To investigate this anomaly, Sen. Mark D. Obenshain (R-Va.) proposed a bill earlier this year that would conduct an inquiry on those eight jurisdictions. However, on Friday, the state’s Democratic governor, Terry McAuliffe, formally vetoed the proposed bill.

McAuliffe’s statement of reasoning stems from a rather lame duck excuse, which can be read below:

“By requiring 133 individual general registrars to conduct an investigation of voters under undefined standards, this bill raises serious constitutional questions. It could expose eligible and properly registered Virginians to the risk of improper disenfranchisement.

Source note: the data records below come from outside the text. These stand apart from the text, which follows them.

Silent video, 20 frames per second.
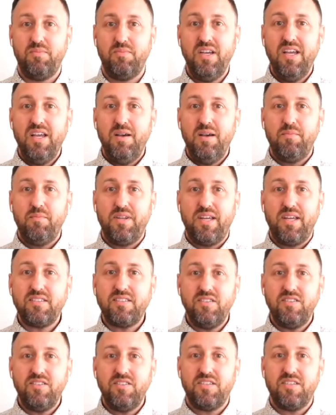But
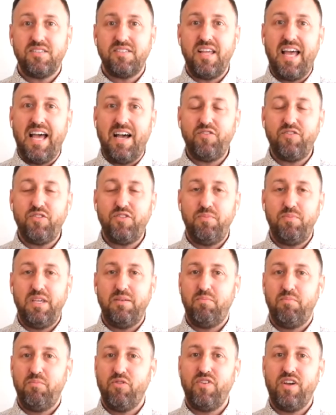excellence doesn't have to be
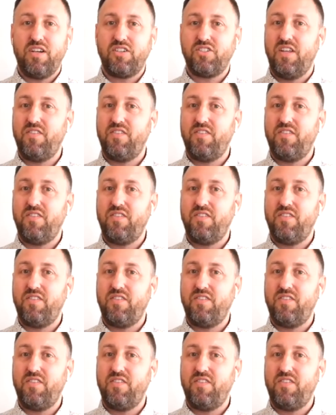about perfection.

Further, Senate Bill 1105 would increase the administrative burden on local election officials. Rather than imposing unnecessary investigative requirements on those officials, we should focus attention and resources on the Commonwealth’s proven and efficient methods of list maintenance, which serve as a national model.”

This is not the first time McAuliffe has turned away a bill that would hold accountability to voting polls. In 2016, McAuliffe vetoed a bill that would mandate registrars to deny applicants who omitted biographical information, such as age, on their voter forms.

Related News: Top Trump Aide Says White House Has Proof of Voter Fraud

Obenshain’s bill, which was promoted by the Public Interest Legal Foundation, read as follows in the summary below:

“The bill would require the local electoral boards to direct the general registrars to investigate the list of persons voting at an election whenever the number of persons voting at any election in a county or city exceeds the number of persons registered to vote in that county or city.

The Department of Elections is required to provide certain data to any general registrar conducting such an investigation for the registrar’s use during the investigation. The local electoral boards are required to make reports of the findings to the State Board. These reports are public documents.”